93. Relatives and kababayan abroad. The best refuge against loneliness, discrimination and confusion in a foreign place. Distant relatives and fellow Pinoys readily roll out the welcome mat even on the basis of a phone introduction or referral.
94. Po, opo, mano po. Speech suffixes that define courtesy, deference, filial respect--a balm to the spirit in these aggressive times.
95. Sarsi. Pinoy rootbeer, the enduring taste of childhood. Our grandfathers had them with an egg beaten in.
96. Calesa and karitela. The colorful and leisurely way to negotiate narrow streets when loaded down with a year's provisions.
97. Midnight madness, weekend’s sales, bangketas, baratillos, ukay, tiangge. It's retail therapy at its best, with Filipinos braving traffic, crowds, and human deluge to find a bargain especially in times of global economic crisis.

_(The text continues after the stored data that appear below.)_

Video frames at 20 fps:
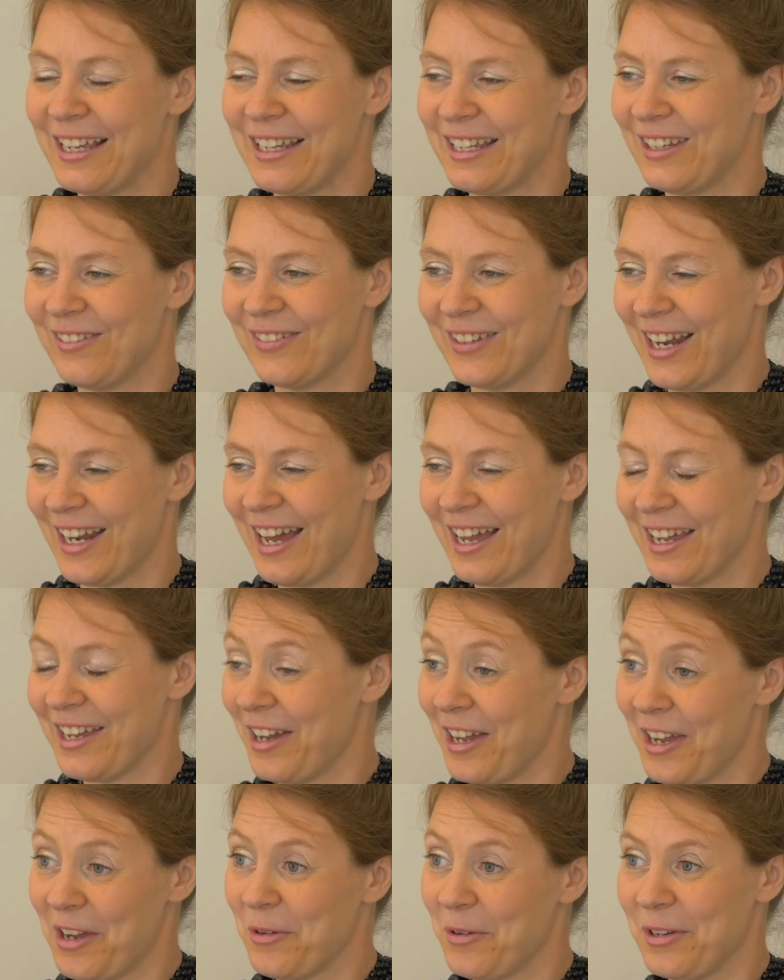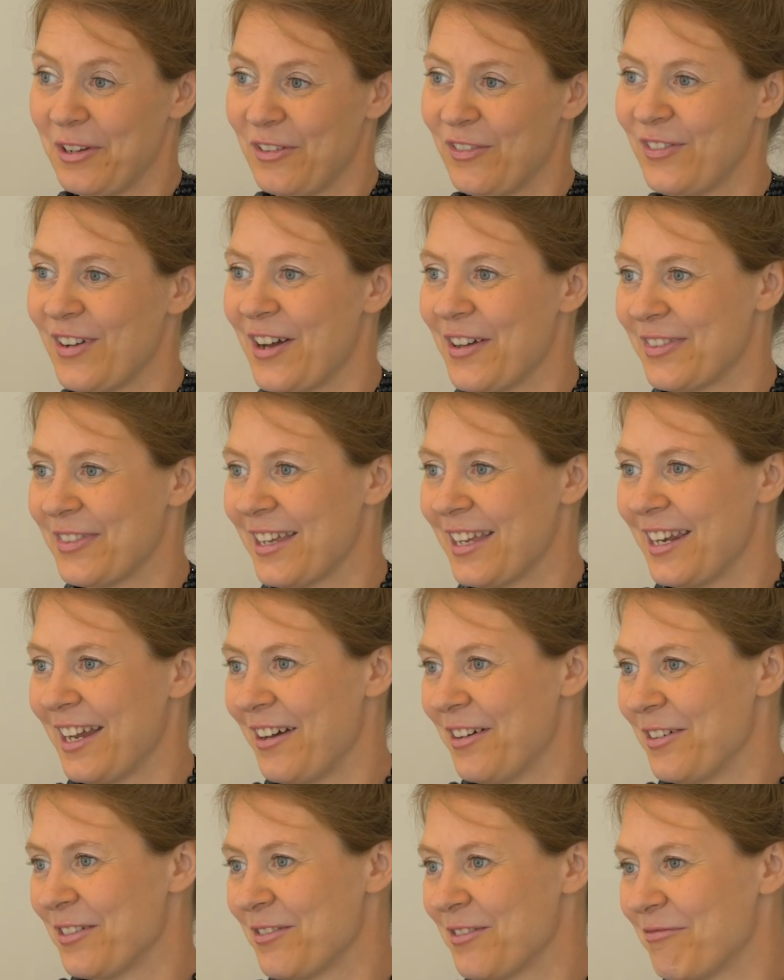Even I only found that
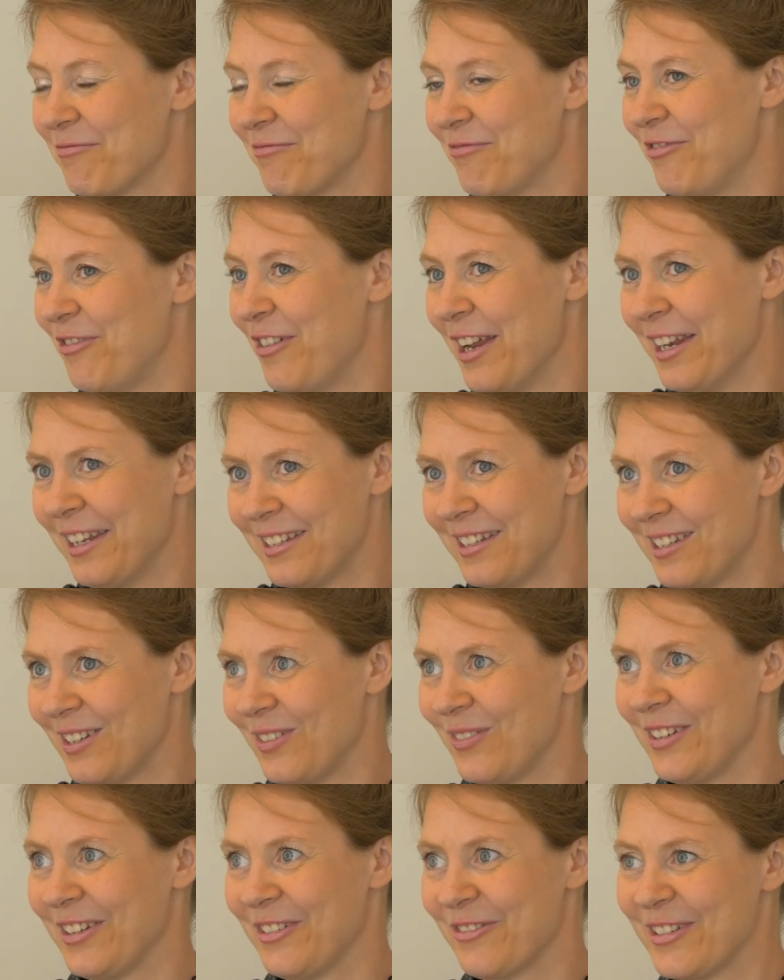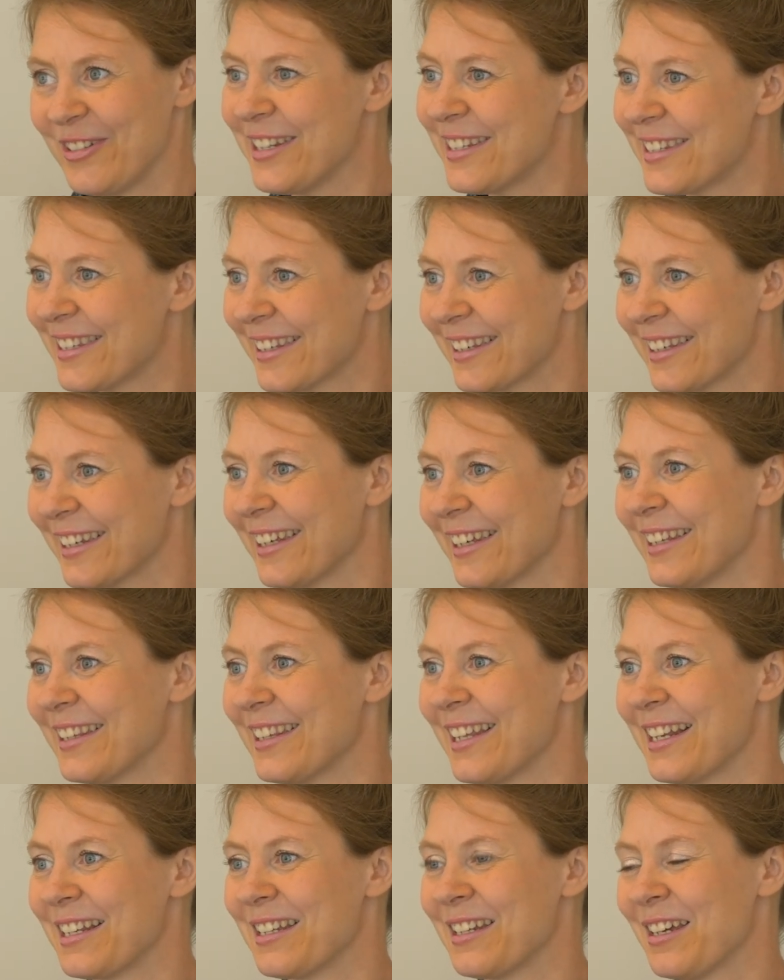out relatively recently,
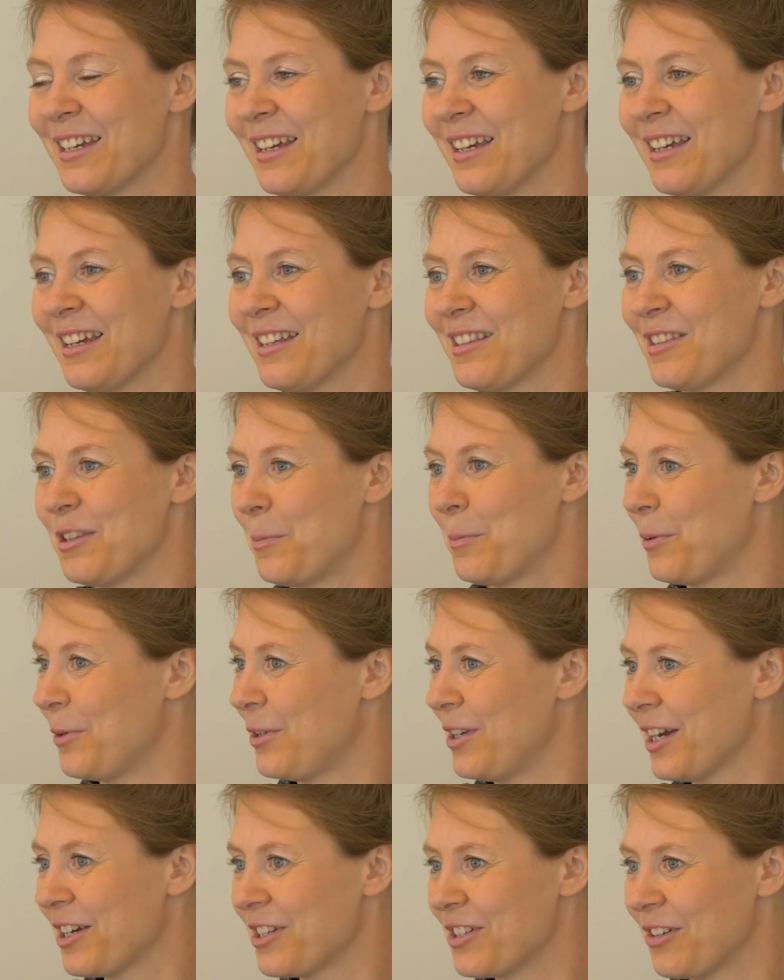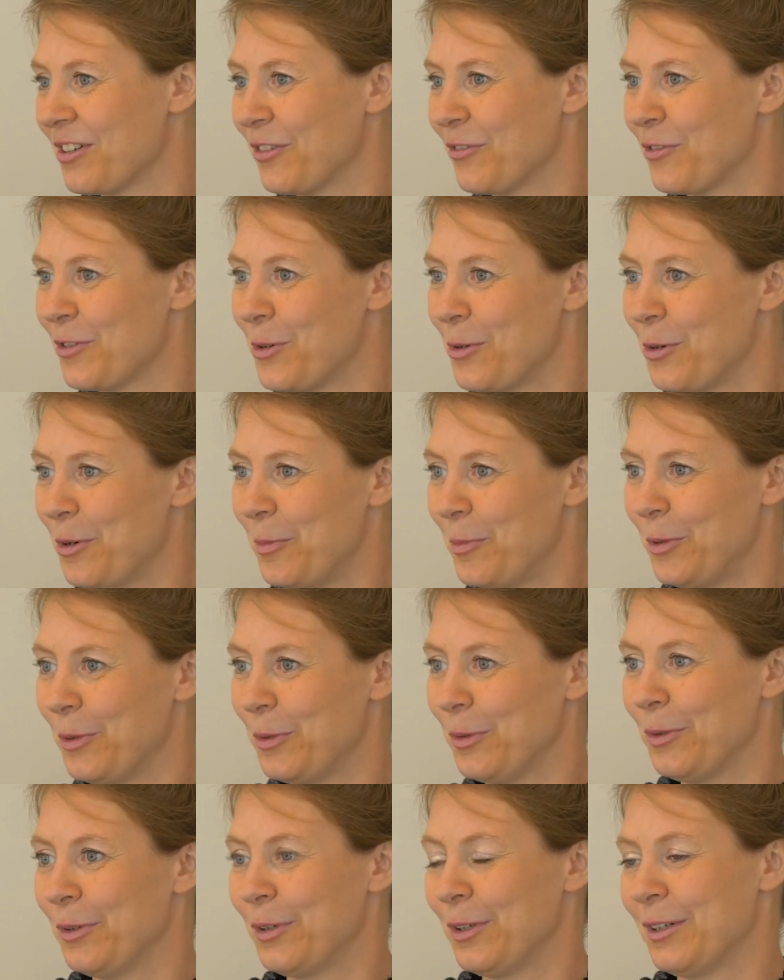that the production of a
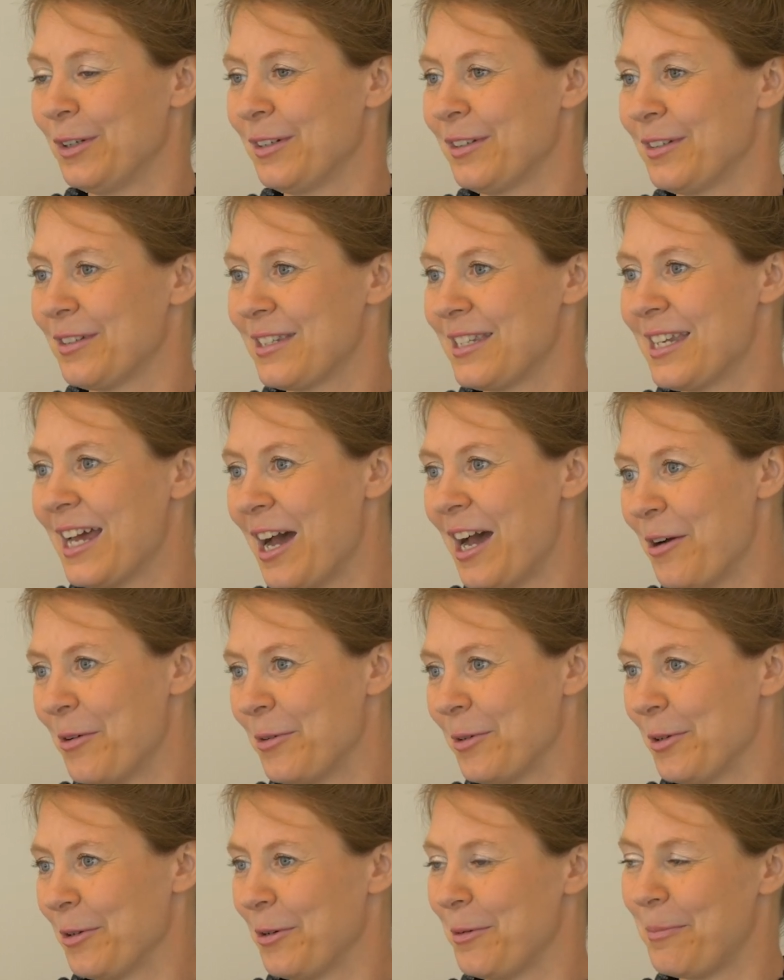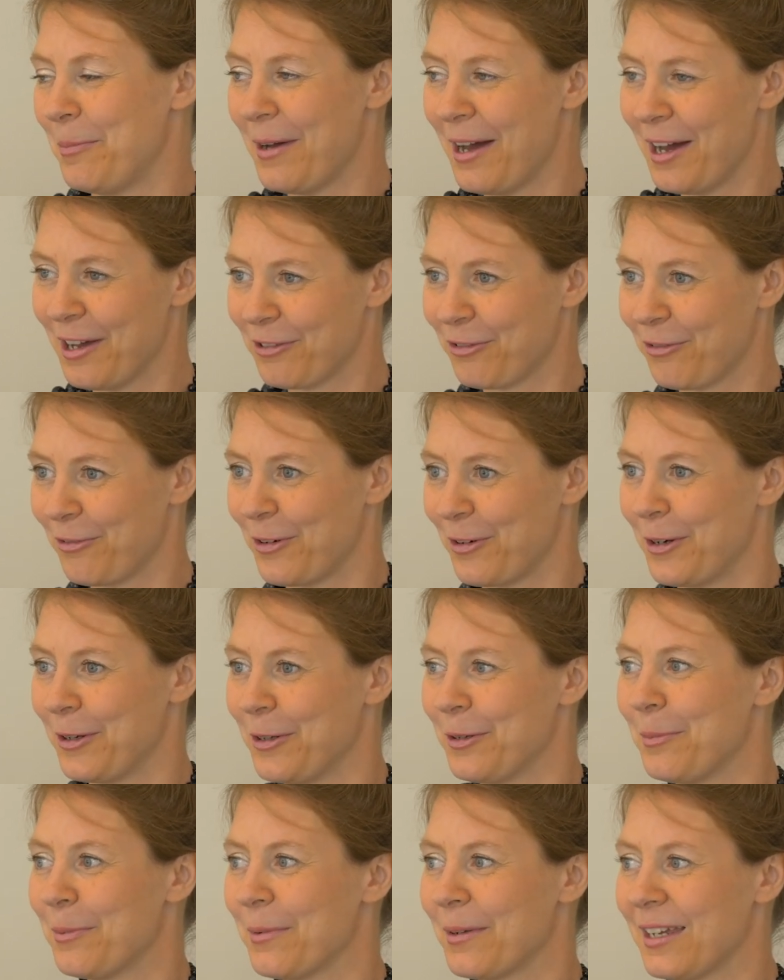normal towel or
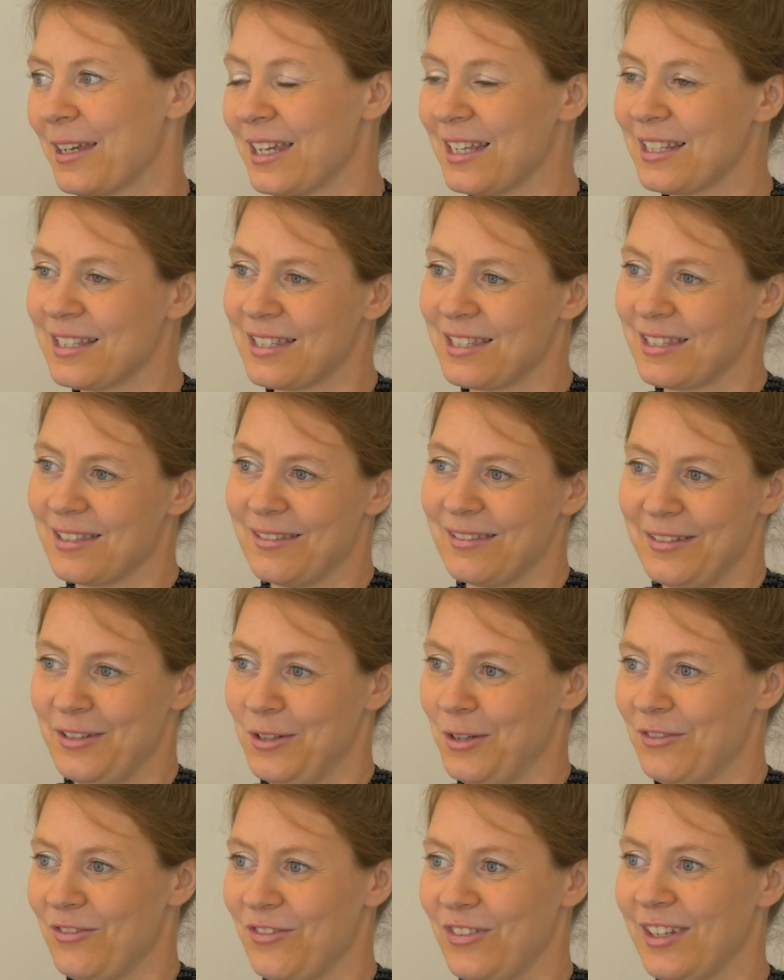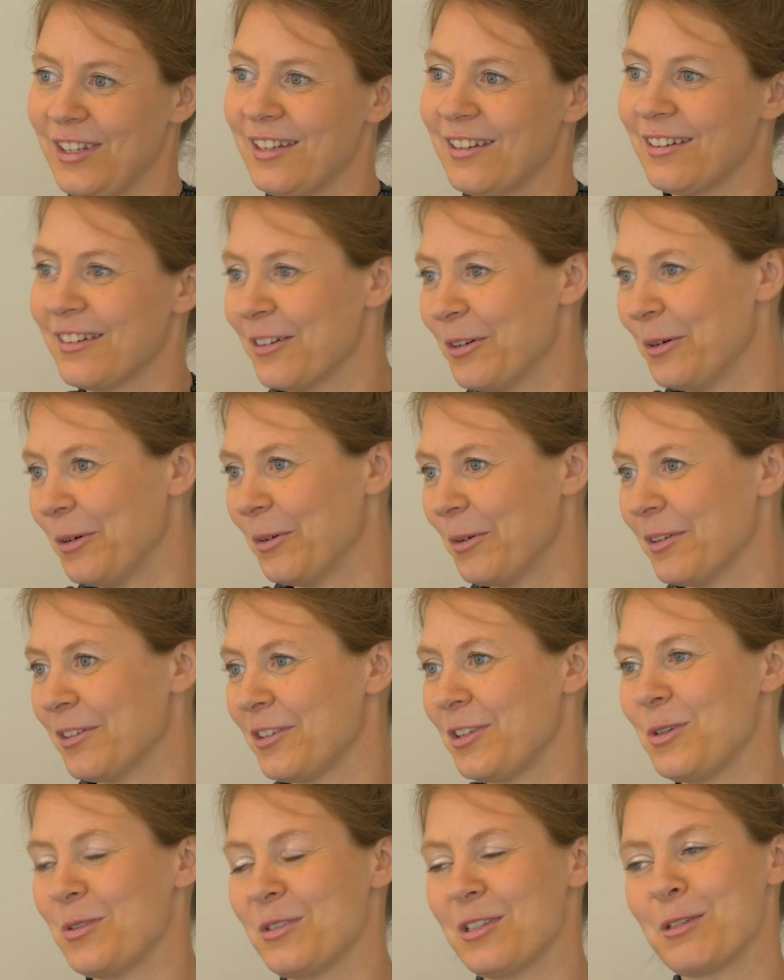bathrobe is not vegan at all.
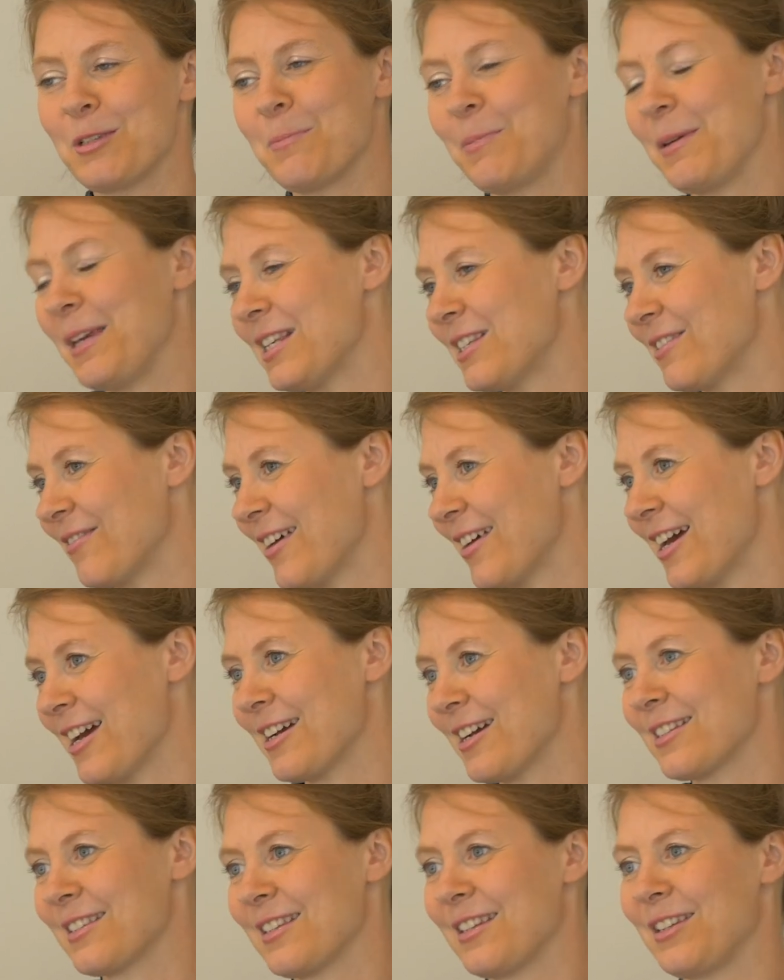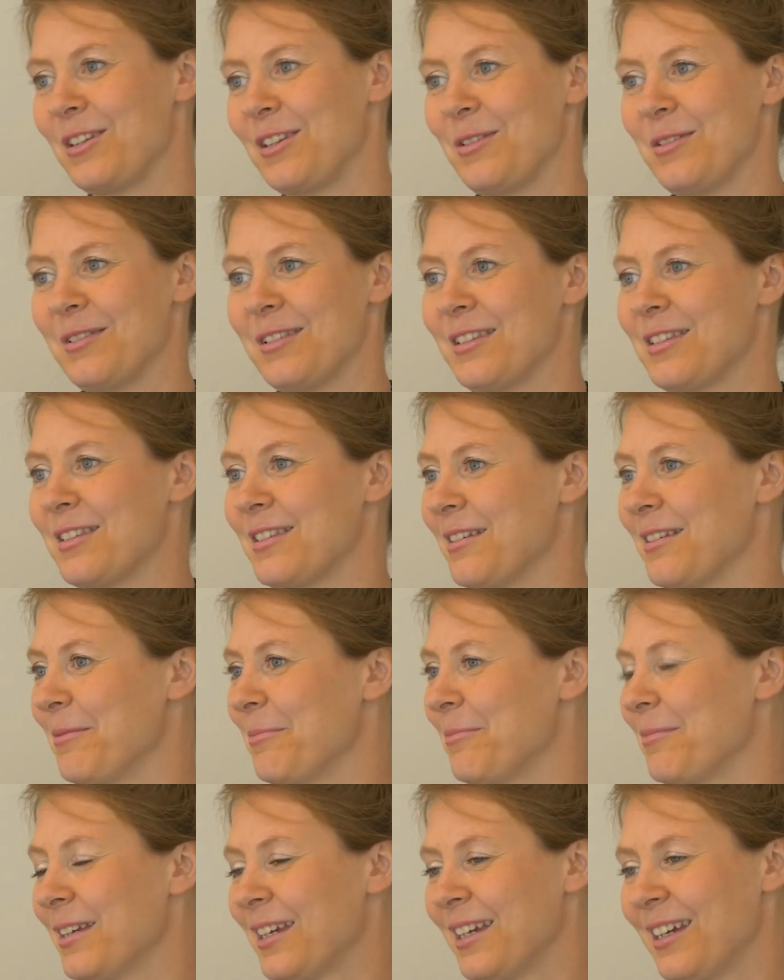It uses beeswax, it uses
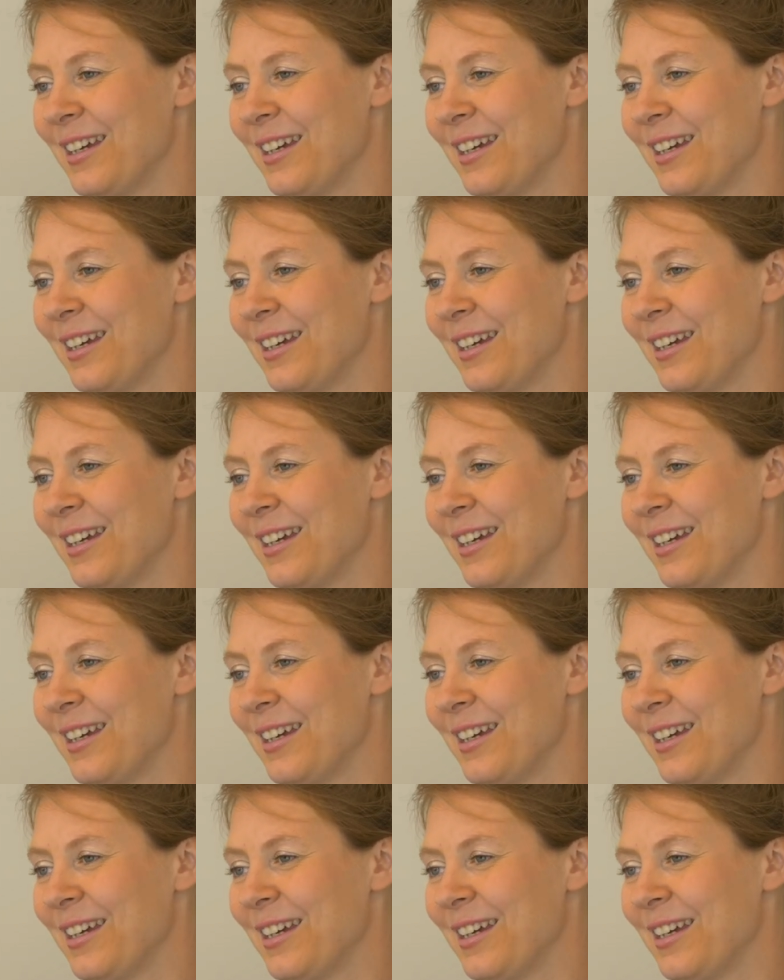some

98. Santacruzan and Flores de Mayo. More than just a beauty contest, this one has religious overtones, a tableau of St. Helena's and Constantine's search for the Cross that seamlessly blends piety, pageantry and ritual. Plus, it's the perfect excuse to show off the prettiest ladies--and the most beautiful gowns.
99. Native wear and costumes. Baro't saya, tapis, terno, saya, salakot, bakya. Lovely form and ingenious function in the way we dress.
100. Quirks of language that can drive crazy any tourist listening in: "Bababa ba?" "Bababa!"